## [Action item]
From the line with "[15:11.99-15:12.49]" to the end of the data below, restate each line word for word, both ends included, without the pictures.

## [Collected data]

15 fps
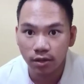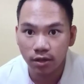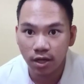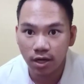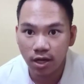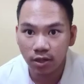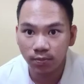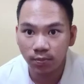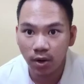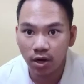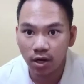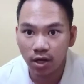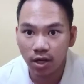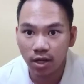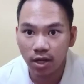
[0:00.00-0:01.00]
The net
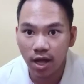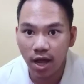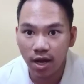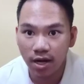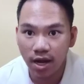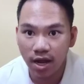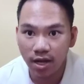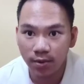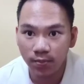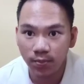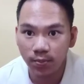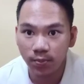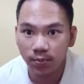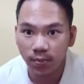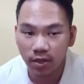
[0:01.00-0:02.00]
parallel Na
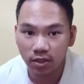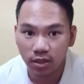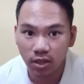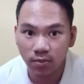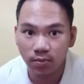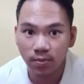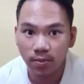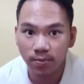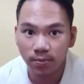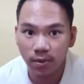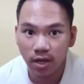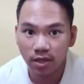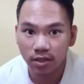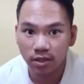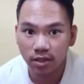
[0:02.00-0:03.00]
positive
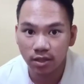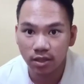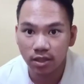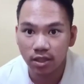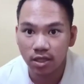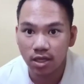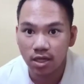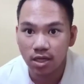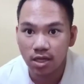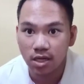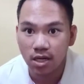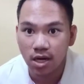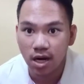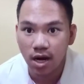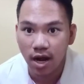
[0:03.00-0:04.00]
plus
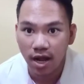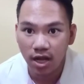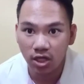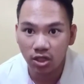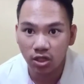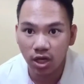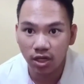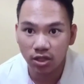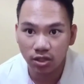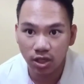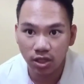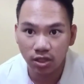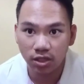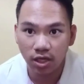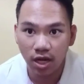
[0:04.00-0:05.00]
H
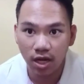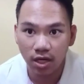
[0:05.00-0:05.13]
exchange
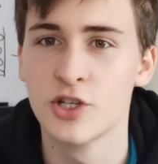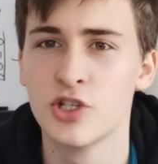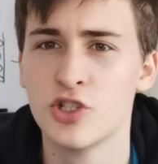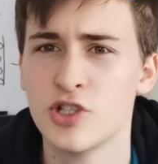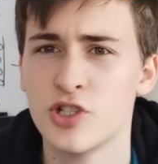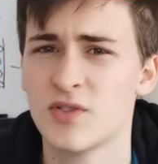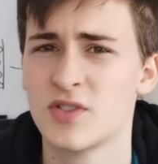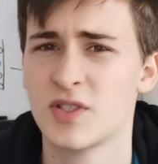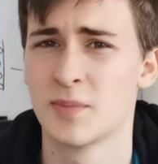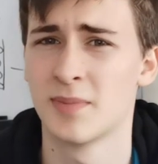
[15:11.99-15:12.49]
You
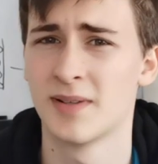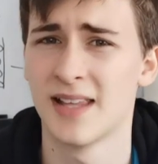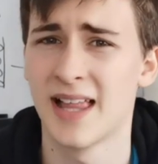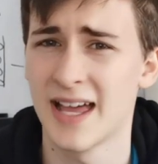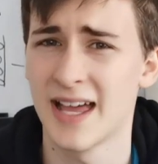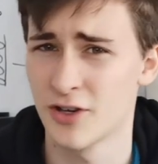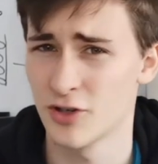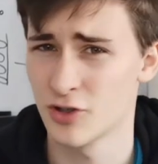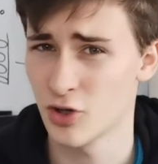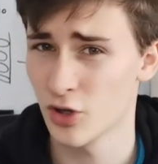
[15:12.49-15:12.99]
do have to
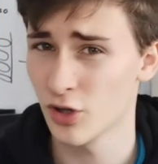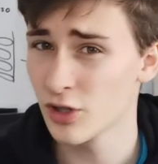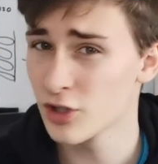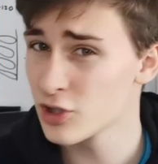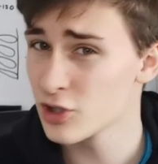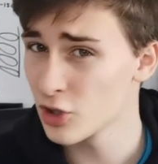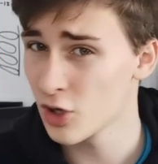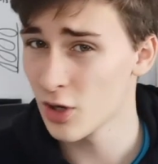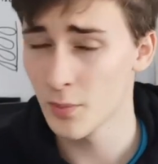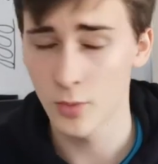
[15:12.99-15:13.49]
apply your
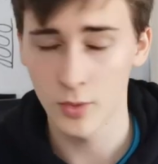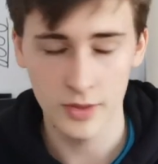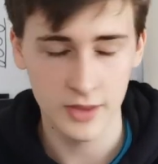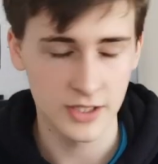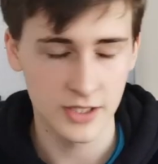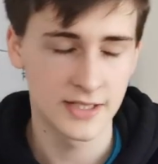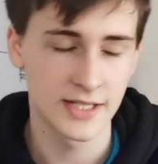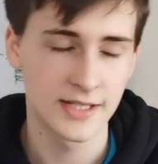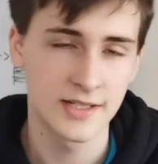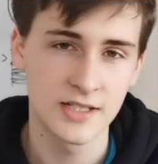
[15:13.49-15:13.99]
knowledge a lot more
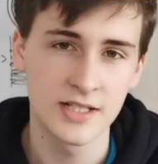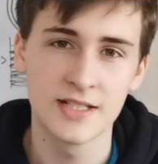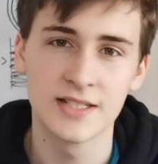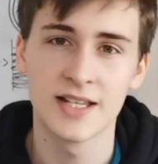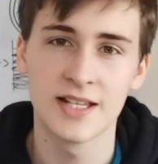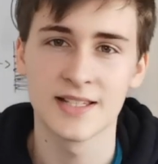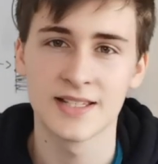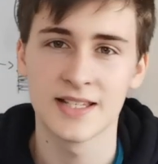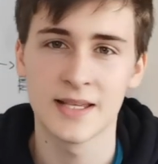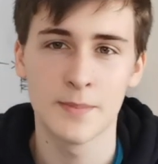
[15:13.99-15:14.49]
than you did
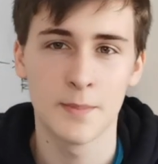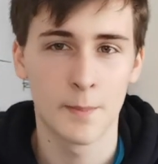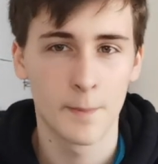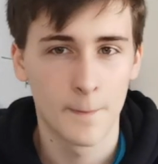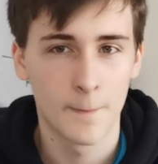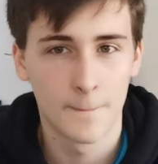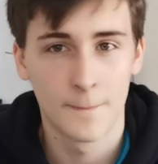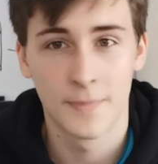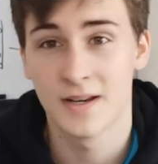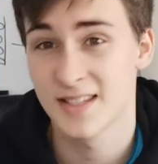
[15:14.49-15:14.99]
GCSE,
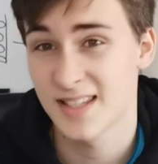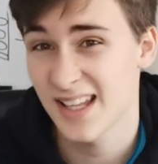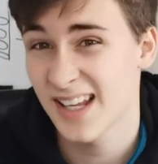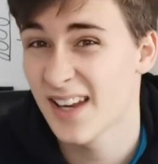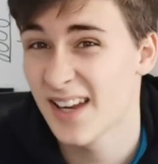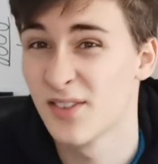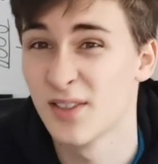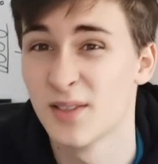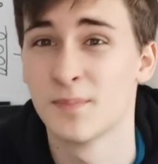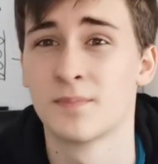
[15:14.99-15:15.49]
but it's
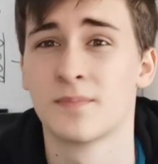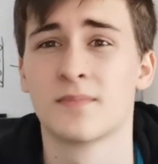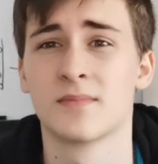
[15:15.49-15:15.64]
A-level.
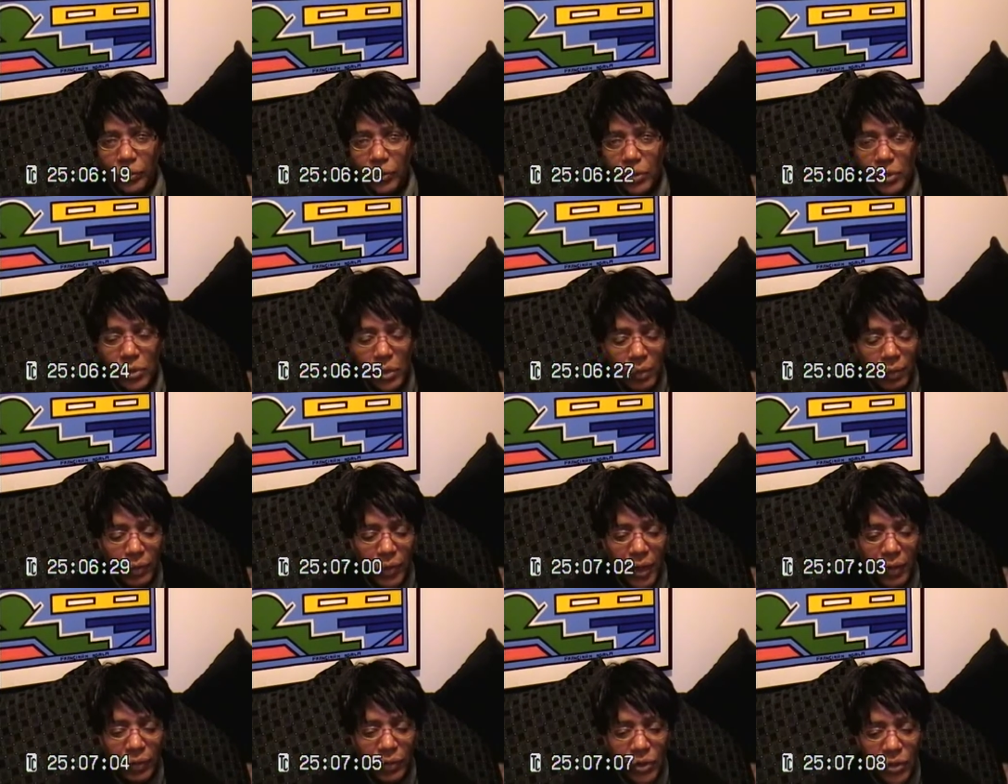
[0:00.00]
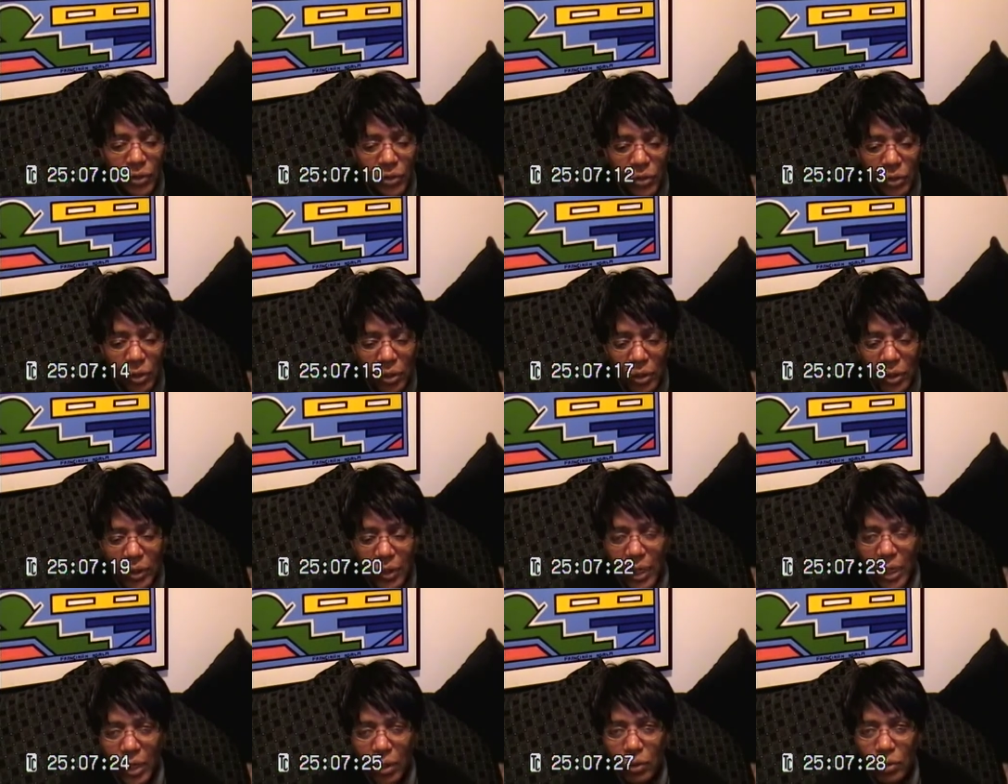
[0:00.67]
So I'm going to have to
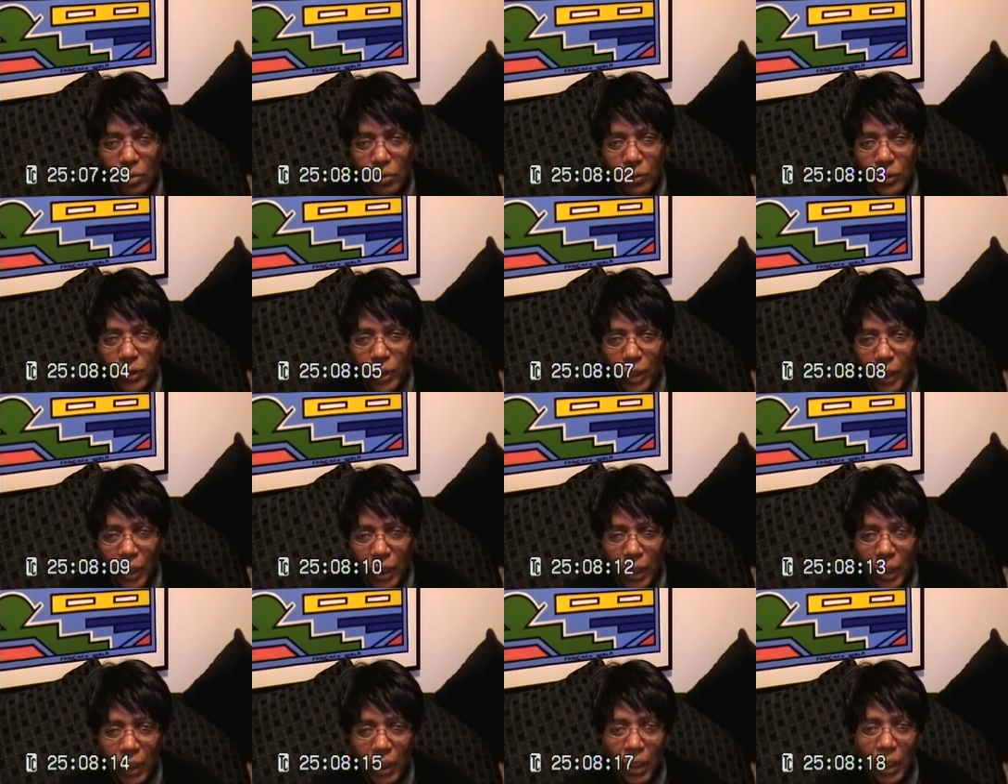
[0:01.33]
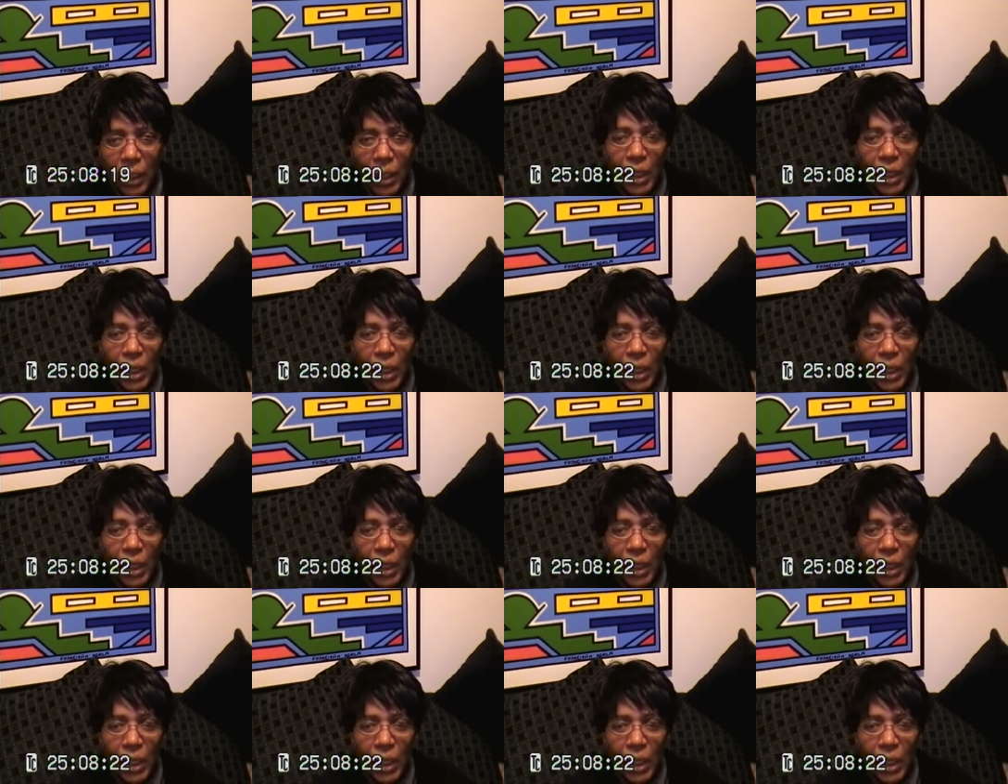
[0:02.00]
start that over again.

## [Response area]
[15:11.99-15:12.49]
You
[15:12.49-15:12.99]
do have to
[15:12.99-15:13.49]
apply your
[15:13.49-15:13.99]
knowledge a lot more
[15:13.99-15:14.49]
than you did
[15:14.49-15:14.99]
GCSE,
[15:14.99-15:15.49]
but it's
[15:15.49-15:15.64]
A-level.
[0:00.00]
[0:00.67]
So I'm going to have to
[0:01.33]
[0:02.00]
start that over again.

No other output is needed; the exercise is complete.